Menurut Pieter, masalah korupsi di Indonesia sudah jauh lebih besar daripada sekedar isu individu, melainkan persoalan struktural yang memerlukan reformasi mendalam.
Pieter menegaskan bahwa tanpa adanya keberanian dan konsistensi dari seorang pemimpin, pemberantasan korupsi di Indonesia hanya akan menjadi wacana tanpa makna. Menurutnya, sebuah komitmen yang nyata dari Presiden Prabowo harus lebih dari sekadar pidato atau janji politik semata.
"Saat ini, korupsi sudah menjadi masalah yang sangat sistemik. Untuk menanggulanginya, Presiden harus menunjukkan sikap tegas, bukan hanya sekadar membahasnya di forum publik," ujar Pieter dalam pernyataan tertulisnya.
BACA JUGA:Pengampunan Koruptor Melalui Persetujuan MA dan DPR
BACA JUGA:WADUH! Mahfud Sebut 84 Persen Koruptor Lulusan Perguruan Tinggi
Pernyataan Prabowo yang ingin memberikan amnesti kepada koruptor dengan syarat pengembalian dana hasil korupsi, menurut Pieter, sebenarnya mencerminkan prinsip pemulihan aset negara yang ada dalam konvensi internasional, seperti UN Convention Against Corruption (UNCAC). Namun, hal tersebut harus diimbangi dengan langkah nyata yang lebih substantif.

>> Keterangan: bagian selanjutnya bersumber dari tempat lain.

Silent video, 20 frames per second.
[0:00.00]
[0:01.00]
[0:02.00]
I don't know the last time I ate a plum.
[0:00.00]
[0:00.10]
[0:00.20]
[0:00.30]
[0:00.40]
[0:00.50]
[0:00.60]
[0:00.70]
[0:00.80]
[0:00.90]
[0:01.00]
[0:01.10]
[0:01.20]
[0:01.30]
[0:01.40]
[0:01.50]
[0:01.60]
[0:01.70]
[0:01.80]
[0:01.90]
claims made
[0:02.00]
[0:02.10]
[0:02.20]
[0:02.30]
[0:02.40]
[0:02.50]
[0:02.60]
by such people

Pieter juga menyinggung pendapat Menteri Koordinator Bidang Hukum dan HAM, Yusril Ihza Mahendra, yang mendukung pendekatan restoratif dalam pemberantasan korupsi. Menurut Yusril, pendekatan ini lebih fokus pada pemulihan dan memperbaiki kerugian negara, ketimbang sekadar menghukum.

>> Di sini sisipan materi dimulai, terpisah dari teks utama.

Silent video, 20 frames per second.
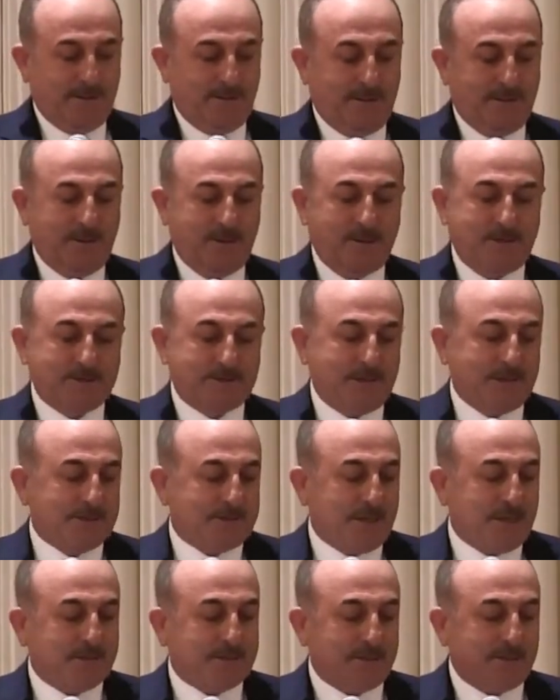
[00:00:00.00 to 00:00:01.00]
Ladies and
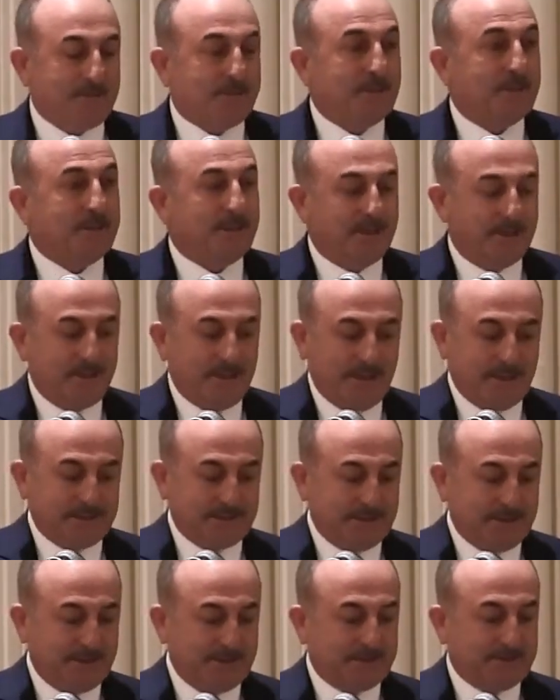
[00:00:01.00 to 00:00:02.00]
gentlemen,
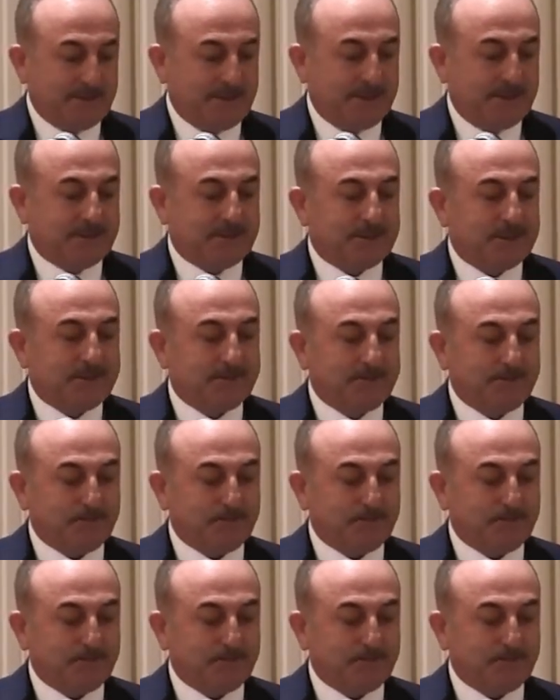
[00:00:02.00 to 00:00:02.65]
excellencies,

Namun, meskipun ada dukungan terhadap strategi ini, Pieter mengingatkan bahwa langkah konkret dari Prabowo dalam pemberantasan korupsi masih sangat minim.
Bahkan, pada pidato pelantikannya dua bulan lalu, Prabowo sempat mengakui adanya kebocoran anggaran negara, namun sampai sekarang tidak ada langkah lanjutan yang terlihat.
"Komposisi kabinet yang dipilihnya pun menuai kritik. Beberapa anggota kabinet yang memiliki jejak rekam kasus korupsi menambah keraguan publik terhadap keseriusan Prabowo dalam pemberantasan korupsi," kata Pieter.
Pieter juga menilai bahwa sejarah menunjukkan peran Presiden sangat vital dalam keberhasilan pemberantasan korupsi di Indonesia. Sebagai contoh, pada masa Presiden Susilo Bambang Yudhoyono, meskipun ada kasus besar seperti skandal Bank Century yang melibatkan pejabat tinggi, kasus tersebut tetap berjalan tanpa ada intervensi yang signifikan dari kekuasaan.
“Pertanyaannya, apakah Prabowo akan mengambil langkah tegas untuk memperkuat KPK atau justru sebaliknya, ia akan membiarkan lembaga ini semakin melemah?” tambahnya.
Korupsi di Indonesia, menurut Pieter, tidak lagi bisa dilihat sebagai masalah individu atau kelompok kecil. Ia telah menjadi bagian dari sistem yang melibatkan seluruh lapisan pemerintahan, mulai dari birokrasi hingga sektor swasta. Sistem ini, lanjut Pieter, menciptakan lingkaran setan yang sulit diputuskan tanpa adanya reformasi struktural yang menyeluruh.